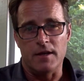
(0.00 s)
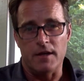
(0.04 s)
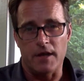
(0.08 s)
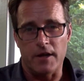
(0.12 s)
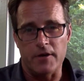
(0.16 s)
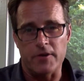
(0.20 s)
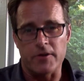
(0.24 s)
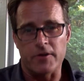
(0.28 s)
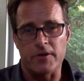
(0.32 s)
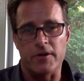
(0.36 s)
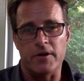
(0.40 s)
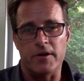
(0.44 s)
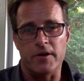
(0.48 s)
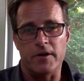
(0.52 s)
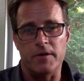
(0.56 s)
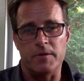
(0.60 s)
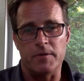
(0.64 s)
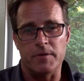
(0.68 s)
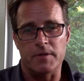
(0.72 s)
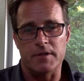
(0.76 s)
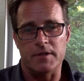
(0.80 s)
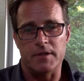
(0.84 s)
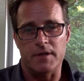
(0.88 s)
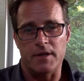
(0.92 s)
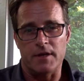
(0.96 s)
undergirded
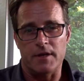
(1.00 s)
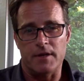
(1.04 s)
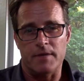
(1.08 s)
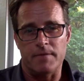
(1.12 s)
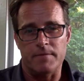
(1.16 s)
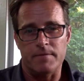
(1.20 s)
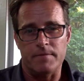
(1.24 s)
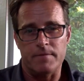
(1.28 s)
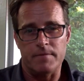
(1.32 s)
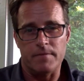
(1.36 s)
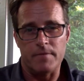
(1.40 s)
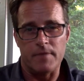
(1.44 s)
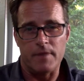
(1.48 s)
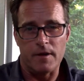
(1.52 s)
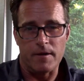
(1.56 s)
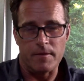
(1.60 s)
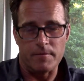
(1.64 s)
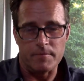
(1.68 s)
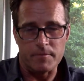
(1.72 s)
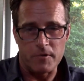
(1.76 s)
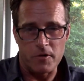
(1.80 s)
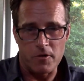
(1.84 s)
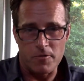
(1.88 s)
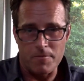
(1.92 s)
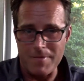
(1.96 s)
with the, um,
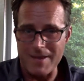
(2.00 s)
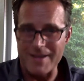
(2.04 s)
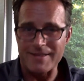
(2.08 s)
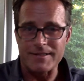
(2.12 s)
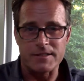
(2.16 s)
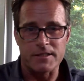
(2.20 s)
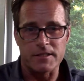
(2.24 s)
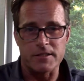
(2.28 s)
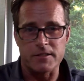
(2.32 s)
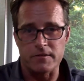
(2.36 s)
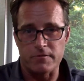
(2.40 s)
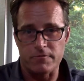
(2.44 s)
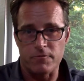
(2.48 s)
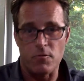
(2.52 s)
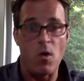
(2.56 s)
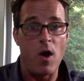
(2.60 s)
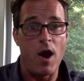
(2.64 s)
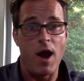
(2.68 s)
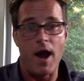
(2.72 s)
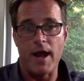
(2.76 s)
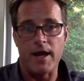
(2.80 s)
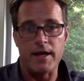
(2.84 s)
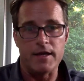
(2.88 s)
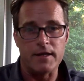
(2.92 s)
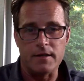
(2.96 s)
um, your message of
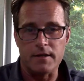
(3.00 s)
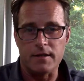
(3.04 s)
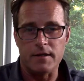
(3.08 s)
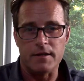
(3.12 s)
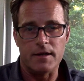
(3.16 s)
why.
= = =
**DESCRIPTION OF THE TASK:** Word for word, restate each line above, minus its pictures.

**RESPONSE TO THE EXERCISE:**
(0.00 s)
(0.04 s)
(0.08 s)
(0.12 s)
(0.16 s)
(0.20 s)
(0.24 s)
(0.28 s)
(0.32 s)
(0.36 s)
(0.40 s)
(0.44 s)
(0.48 s)
(0.52 s)
(0.56 s)
(0.60 s)
(0.64 s)
(0.68 s)
(0.72 s)
(0.76 s)
(0.80 s)
(0.84 s)
(0.88 s)
(0.92 s)
(0.96 s)
undergirded
(1.00 s)
(1.04 s)
(1.08 s)
(1.12 s)
(1.16 s)
(1.20 s)
(1.24 s)
(1.28 s)
(1.32 s)
(1.36 s)
(1.40 s)
(1.44 s)
(1.48 s)
(1.52 s)
(1.56 s)
(1.60 s)
(1.64 s)
(1.68 s)
(1.72 s)
(1.76 s)
(1.80 s)
(1.84 s)
(1.88 s)
(1.92 s)
(1.96 s)
with the, um,
(2.00 s)
(2.04 s)
(2.08 s)
(2.12 s)
(2.16 s)
(2.20 s)
(2.24 s)
(2.28 s)
(2.32 s)
(2.36 s)
(2.40 s)
(2.44 s)
(2.48 s)
(2.52 s)
(2.56 s)
(2.60 s)
(2.64 s)
(2.68 s)
(2.72 s)
(2.76 s)
(2.80 s)
(2.84 s)
(2.88 s)
(2.92 s)
(2.96 s)
um, your message of
(3.00 s)
(3.04 s)
(3.08 s)
(3.12 s)
(3.16 s)
why.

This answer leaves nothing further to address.